Previously I blogged about our intention to scrape CrystalEye data and publish onto ChemSpider. The original comments regarding the data on CrystalEye were as follows:

  1. pm286 Says:
    (1) All data come from Free sources – i.e. visible without a subscription. Some journals (Acta Crystallographica and RSC for example) do not copyright the data. Others like ACS add copyright notices. It is our contention, and Elsevier has agreed for its own material, that facts are not copyrightable. We have therefore extracted and transformed facts and mounted these. Where the original material (CIF) does not carry copyright we mount it on our pages – where it does we do not, but we have the transformed data. In those cases it would be possible to recreate the original CIF data in semantic form ,but not the exact typographical layout which contains meaningless whitespace.I am not aware that ACS or Elsevier have ever made statements of any kind about our Open Data efforts.

    You may scrape anything, must you must honour the source and the metadata and you should add the Open Data sticker. If you scrape the link (simplest) you may simpy point to our site. If you scrape more data you should ensure that the integrity of the data is maintined and that if it is re-used the re-used data should still clearly show our metadata.

We have already done the work to scrape certain data from the site but have chosen to be extra careful with taking the declaration of Open Data made to all data sources. My primary worry was with the data scraped from the ACS journals. With this caution in mind I sent a letter to the copyright department at ACS as outlined here. In fact I made a couple of phone calls, sent the email about 2 more times and finally managed to talk to a nice gentleman from the ACS copyright department and brought my concerns to light. Since then we have exchanged multiple emails, spoken again on the phone and I have been told that a meeting of minds from both Washington and Ohio was being scheduled to discuss the situation. That’s 2 months after my original email.

Today I received the following email and I am excerpting from it..

“Thank you for your inquiry about the proposed use by ChemSpider of information in the CrystalEye database that has been published within certain ACS journal publications. In light of your query, we are examining the manner in which ACS published material is represented within that database as well as the nature of your proposed use, so that we can respond in an informed manner to your request.


If you will be attending the ACS National Meeting in New Orleans, perhaps we could confer with you at that time to discuss our findings and advise you appropriately?

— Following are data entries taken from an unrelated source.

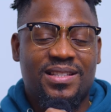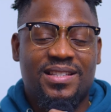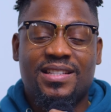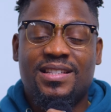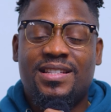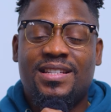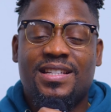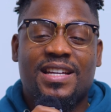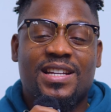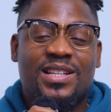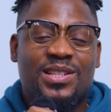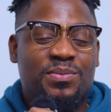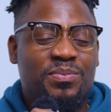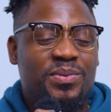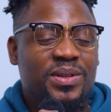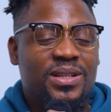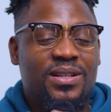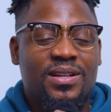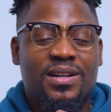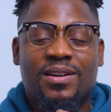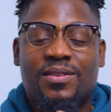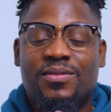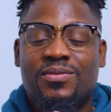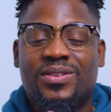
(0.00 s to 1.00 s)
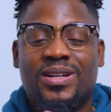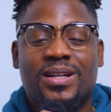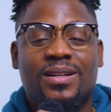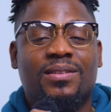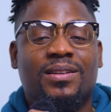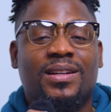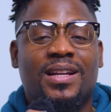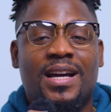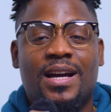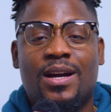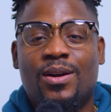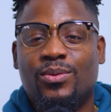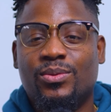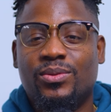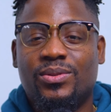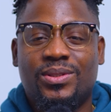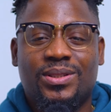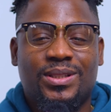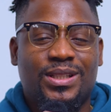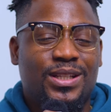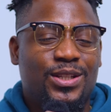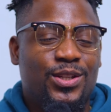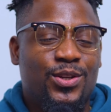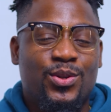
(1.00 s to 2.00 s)
D T S speaker, very
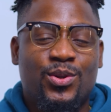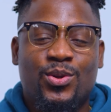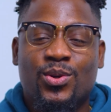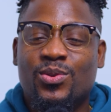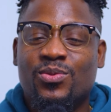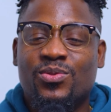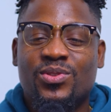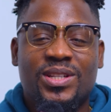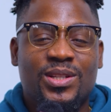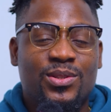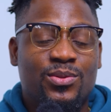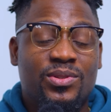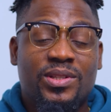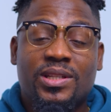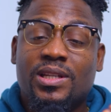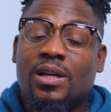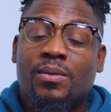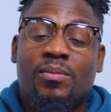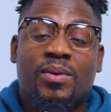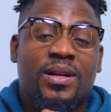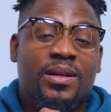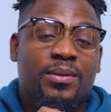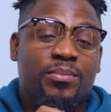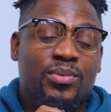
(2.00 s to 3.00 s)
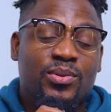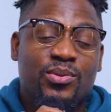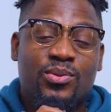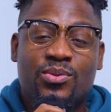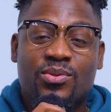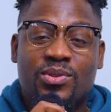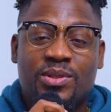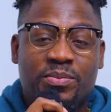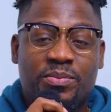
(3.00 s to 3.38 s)
loud. You don't even need to think about a Bluetooth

Communicators Name withheld ”

What I thought was a simple question and done with the intention that ChemSpider was safe turns out not to be so simple. It could take until March 2008 to get an answer! At this stage we will not be publishing any of the CrystalEye data without confirmation from each of the publishers that this is allowed. I asked the question previously “Who gets to declare data open or not?“  and even received the question “Why even offer the option of closed?” The primary reason is that we have turbulent times ahead of us around such issues of “openness” and until these are navigated I am working to keep  ChemSpider  “safe “. I am willing to participate, support and contribute to the evangelism of openness but am equally concerned with keeping ChemSpider alive for the close to 3000 users per day now accessing the service.

It was an interesting day to receive this email about a potential FIVE MONTH delay to a decision about Open Data especially now that Science Commons have released a Protocol for Implementing Open Access Data just yesterday. Read the entire post for details but the intent of the memo is as follows: “This memo does not specify an Internet standard of any kind, but does specify the requirements for gaining and using the Science Commons Open Access Data Mark and metadata, by using legal tools and norms that conform to the protocol specified. This memo is available under the Creative Commons Attribution 3.0 (unported jurisdiction) license and will be submitted to the World Wide Web Consortium for consideration.”

So, while protocols are exposed to the community by Science Commons the challenge of utilizing them now begins…I will be in communication with members of the Science Commons soon to determine how ChemSpider can it into the model…

Stumble it!

2 Responses to “Why We Can’t Publish Scraped CrystalEye Data Yet….And Science Commons Declare a Protocol for Implementing Open Access Data”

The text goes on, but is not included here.